Personal I’ve been spending a lot of time with A and B recently. Since A’s mum has been away, we’ve just bonded and enjoyed each others company. A brought another A into our little group and she’s wonderful, a little awkward — but wonderful. I had a little shindig for Halloween and while it went really well, something seemed off. Our group isn’t as tight as it once was and I’m afraid that as time goes by we’re all going to start getting pissy at each other. N and K had a celebration for K’s birthday and didn’t invite us, which was weird. B and I are kind of frustrated, and to be honest, my feelings are sort of hurt over it.

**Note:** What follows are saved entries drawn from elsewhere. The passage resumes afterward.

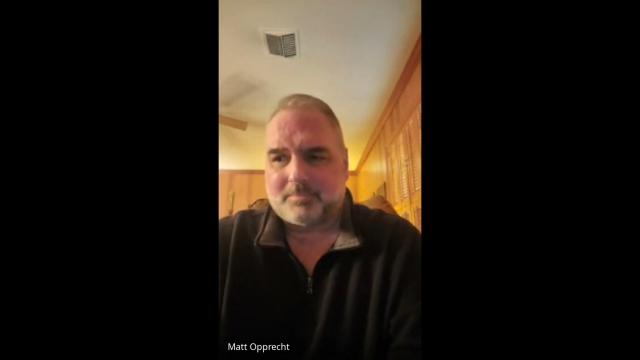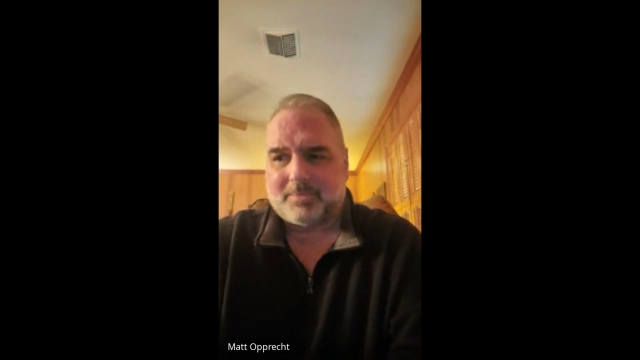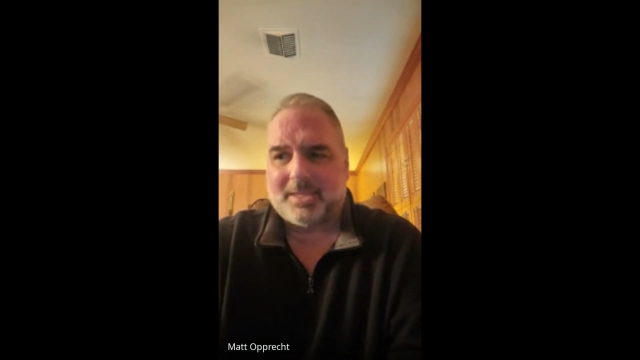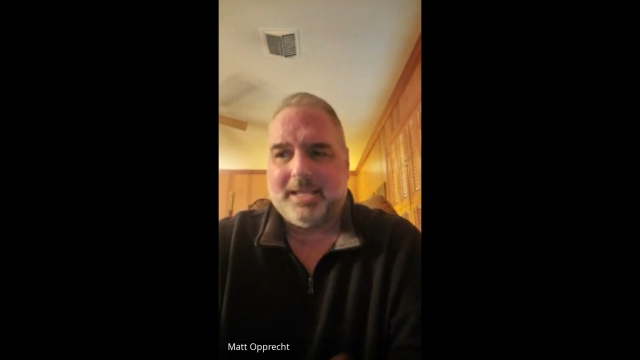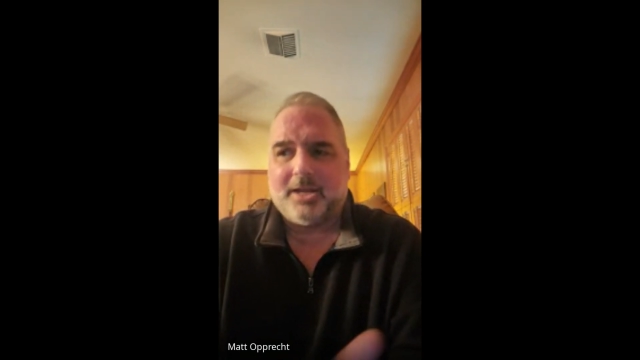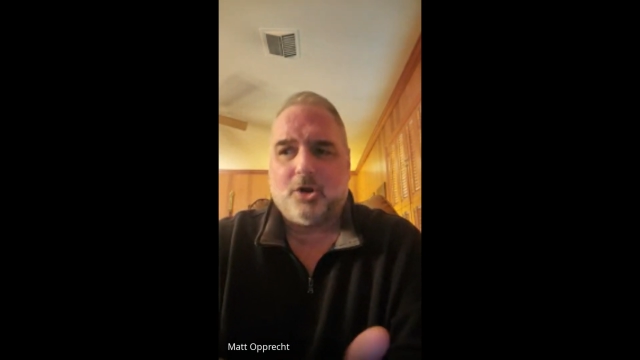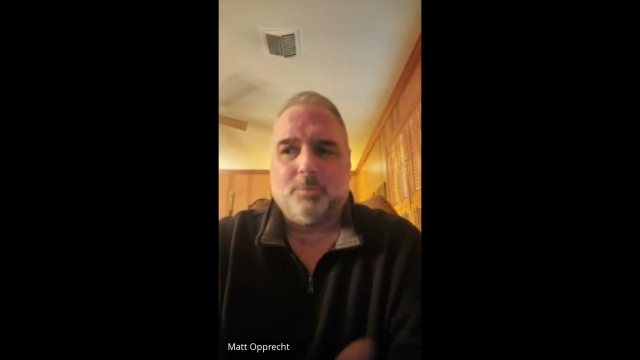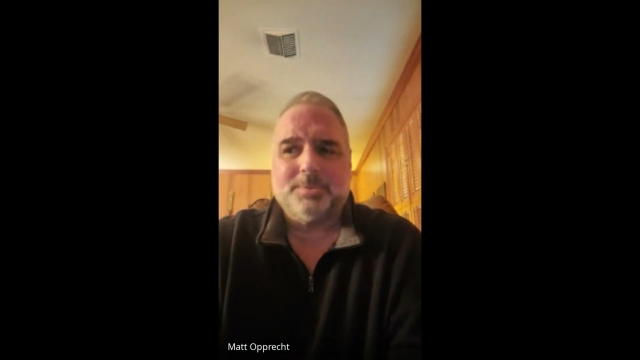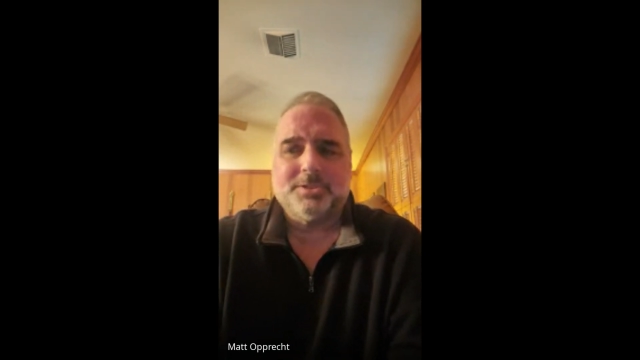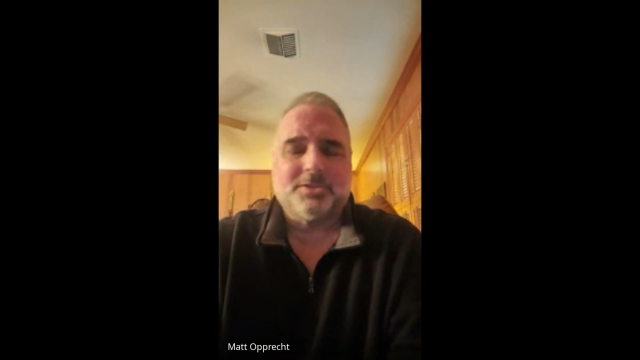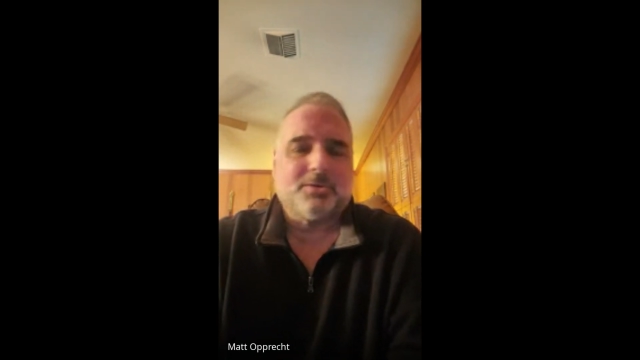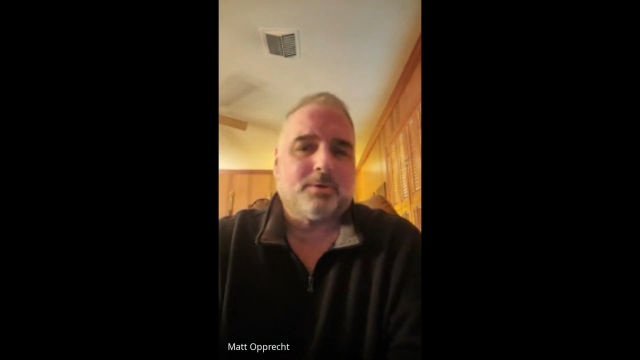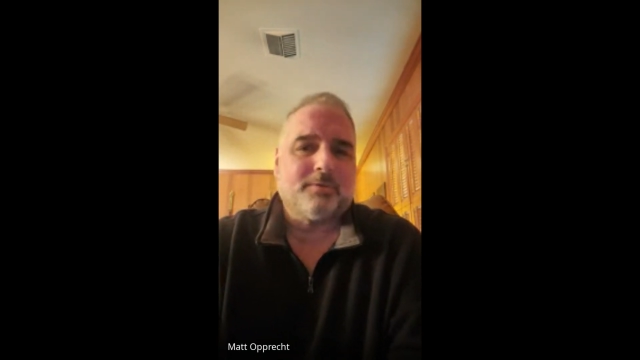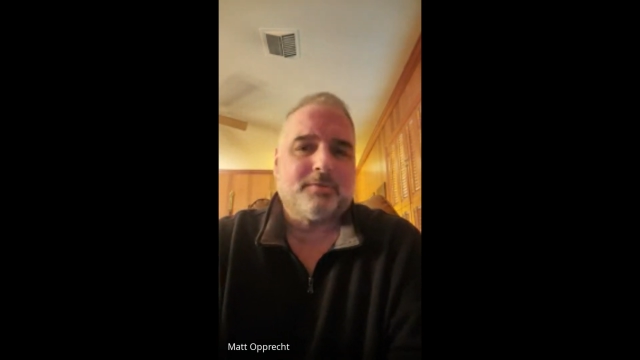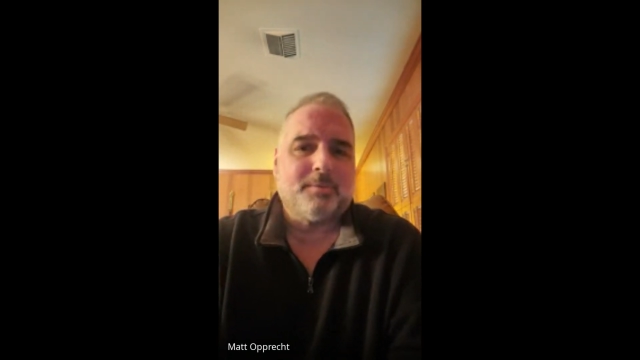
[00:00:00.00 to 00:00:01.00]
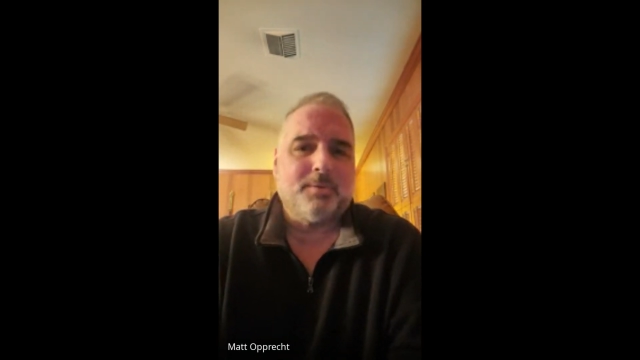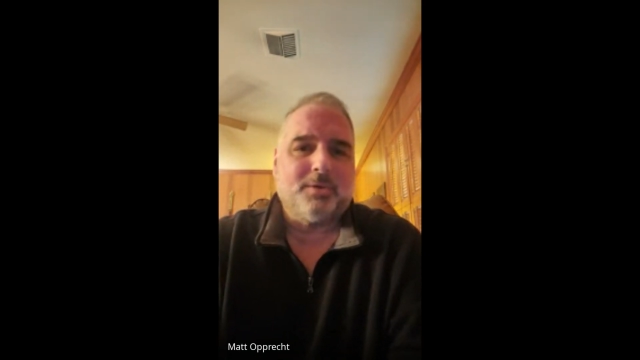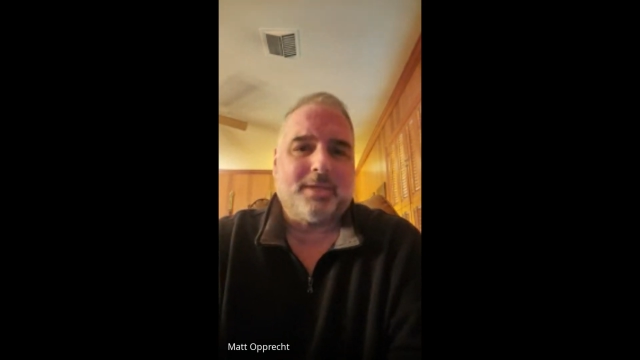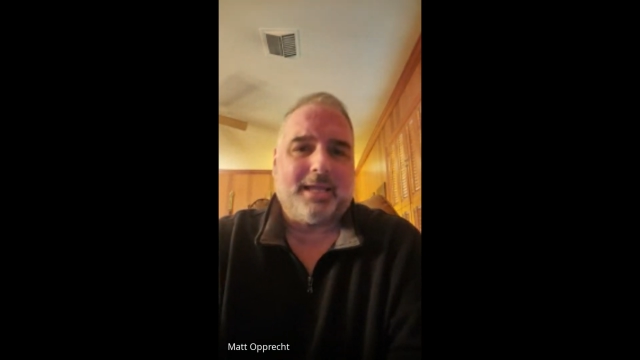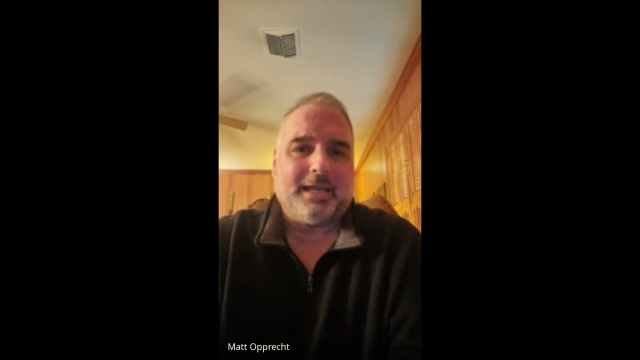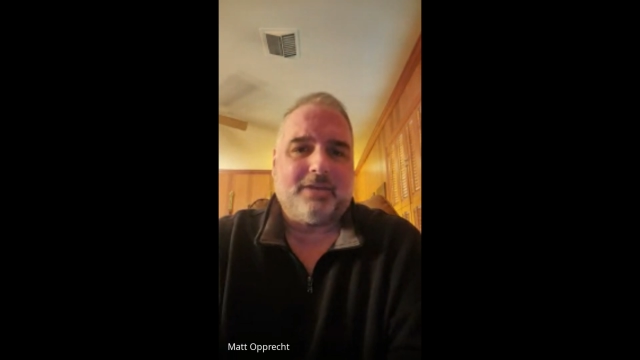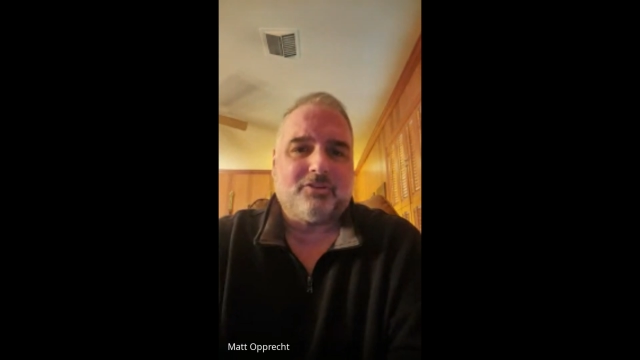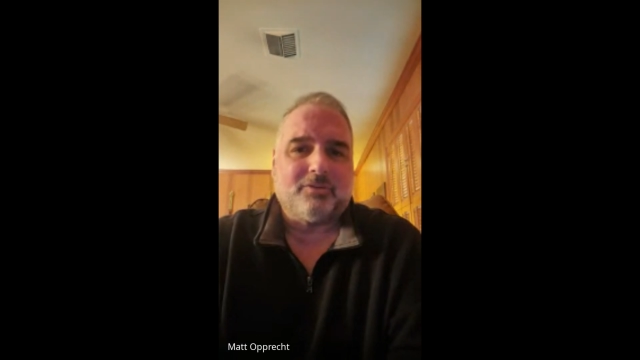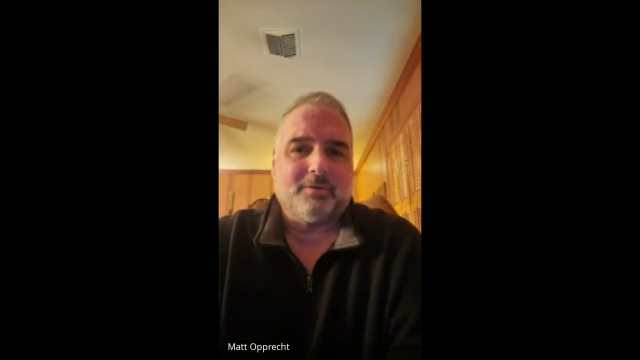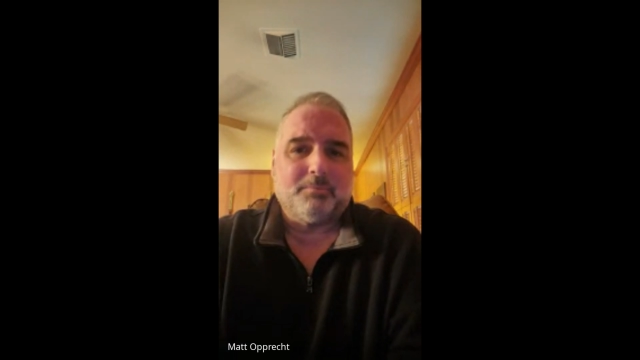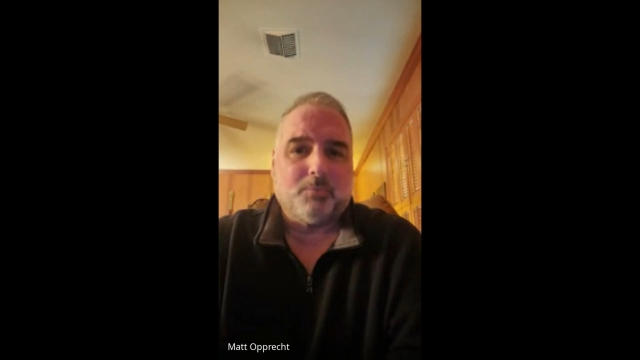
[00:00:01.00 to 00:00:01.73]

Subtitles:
It opens the door of communication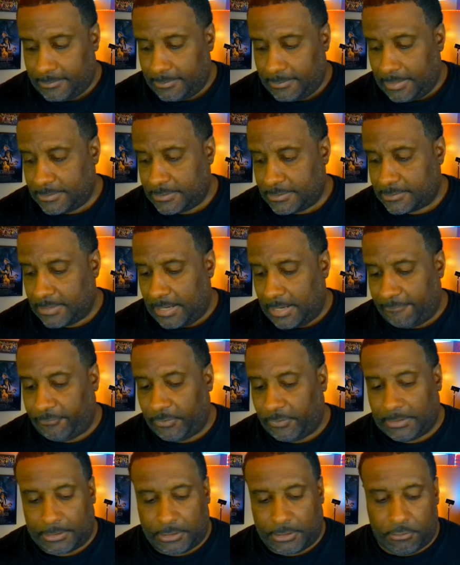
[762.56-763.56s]
I
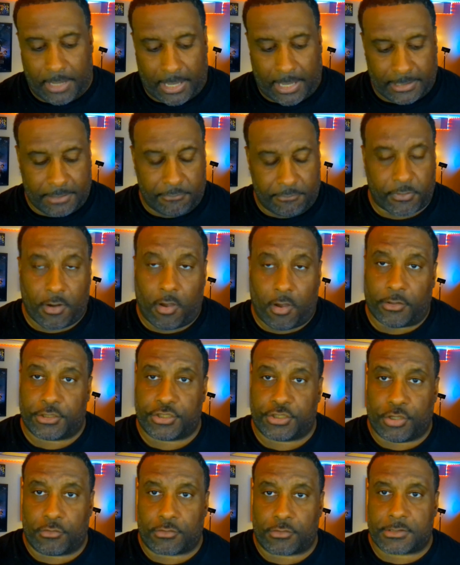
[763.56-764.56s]
feel like you got to get rid of all the
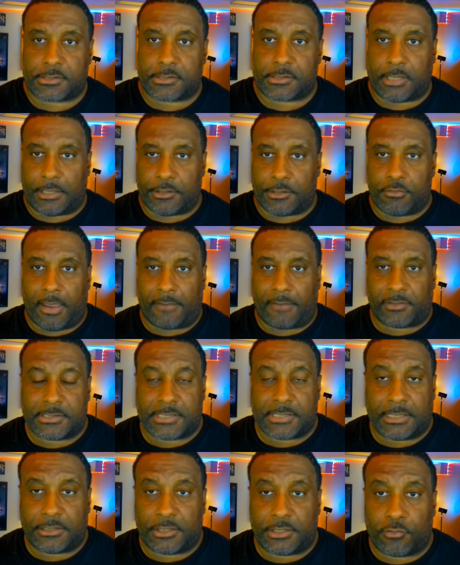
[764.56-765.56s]
jokes, and you have to
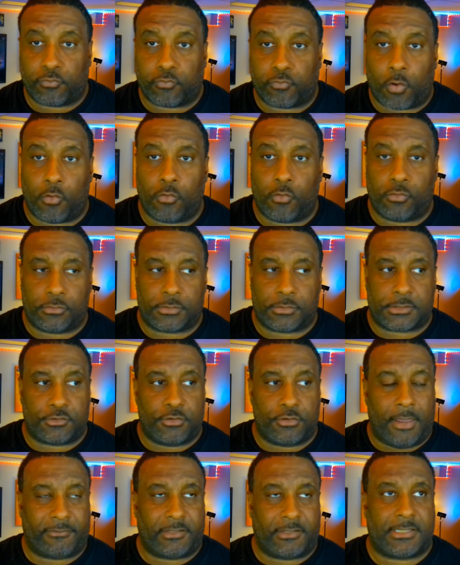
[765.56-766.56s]
take your roles,
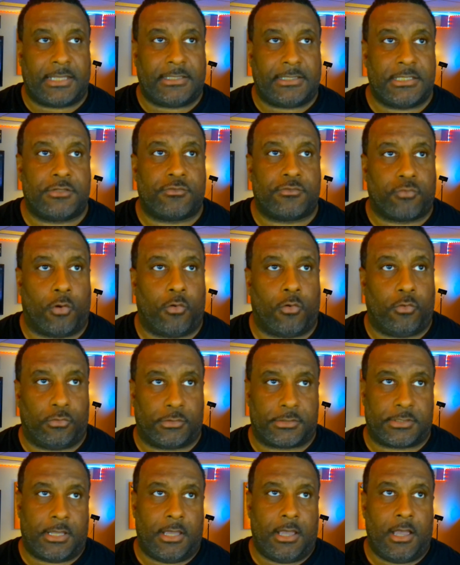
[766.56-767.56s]
you have to take these
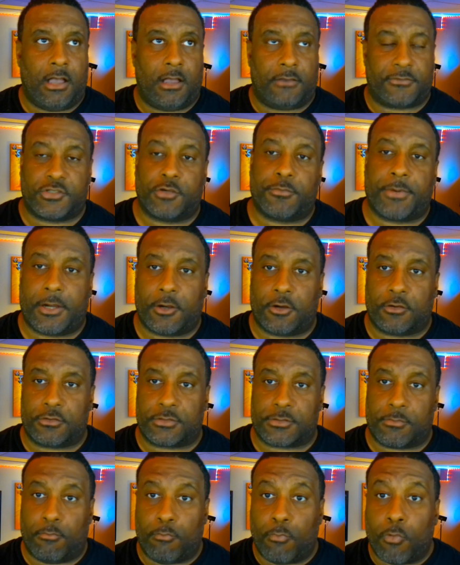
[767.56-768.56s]
roles of
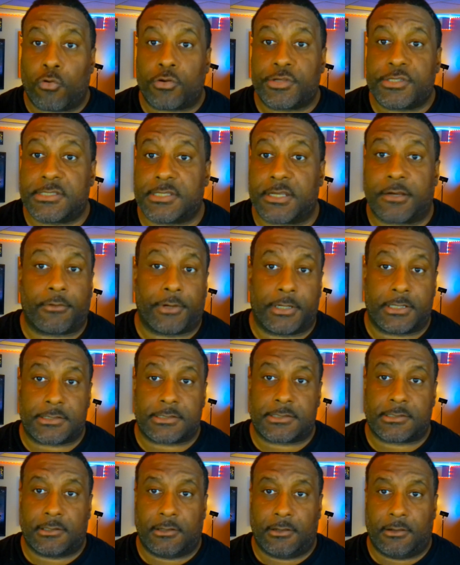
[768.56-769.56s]
superheroes more
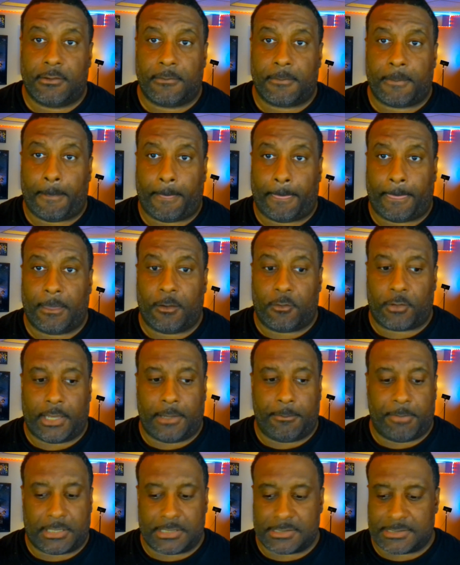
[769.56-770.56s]
serious,
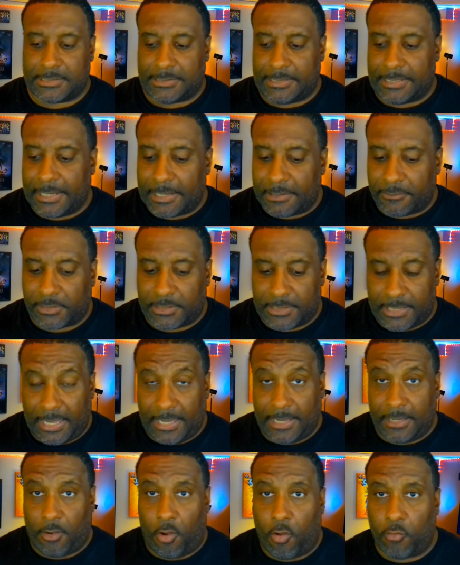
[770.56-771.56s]
okay? Because at the end of the
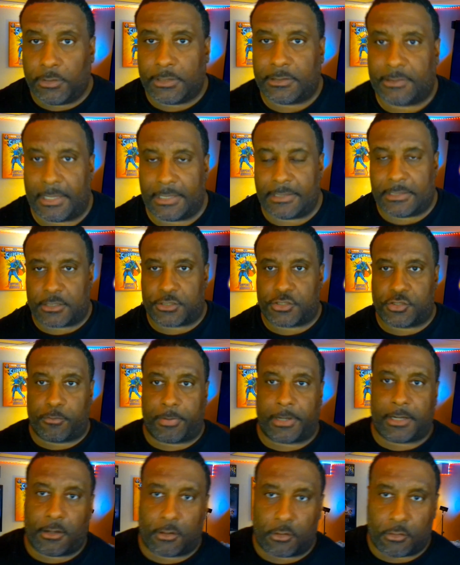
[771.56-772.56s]
day, only thing that a
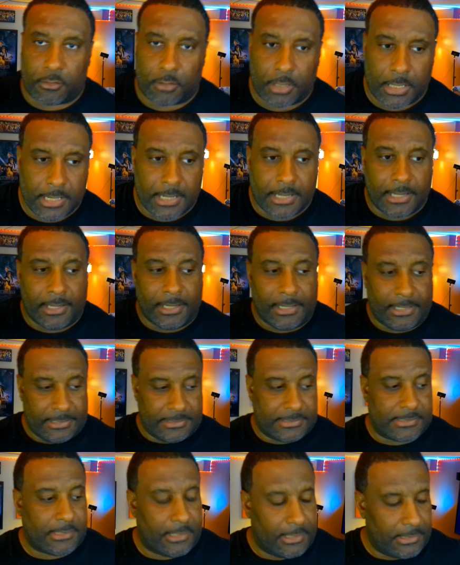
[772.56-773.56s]
superhero
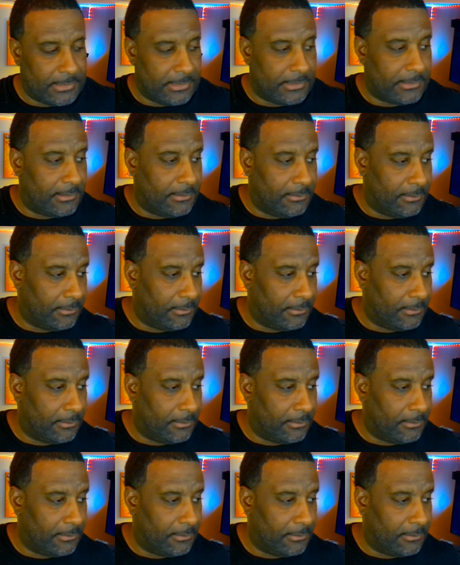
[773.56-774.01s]
is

There is never a time when I don’t invite all of my friends to come and be together, so when I find out that my friends organize events and don’t include me it’s a slap in the face — am I wrong? Trying to rebuild a friendship is tough. Once you’ve been screwed over it’s tricky to trust that person again. I’m not sure what will happen, but hopefully it’ll blow over and we can all just learn to be more considerate of each other.
My anxiety has been super high lately. Lots of what I have going on is getting me stressed. If I’m not at school, I’m working. If I’m not working, I’m volunteering. Then I have rehearsals for Sundays and Christmas. I teach Jr. High Class. I also have friends, and my mum in one house and my dad in another. My man keeps me grounded, but it’s hard to talk about such depressing things sometimes. I don’t want to be a downer, so I keep things to myself and then they build up and the ground is swallowing me and even though nothing bad is happening I feel like I can’t breath and I’m suffocating all because of how exciting life is… Because I just can’t cope with too many things at once. Does anyone else feel this way?
BooksI can’t believe how good this month was for me and books. I read Doctor’s Sleep which was pretty fantastic, started reading Dante’s Inferno and Sula by Toni Morrison (for my Am. Lit. Class). The rundown from now until Christmas will be so busy for reading so I’m getting a head start. Speaking of which I should go and read for my class tomorrow morning as it’s already 11pm and I’m exhausted.
I’m sorry I’m not around much – I’ll try to post more than once a month from now on!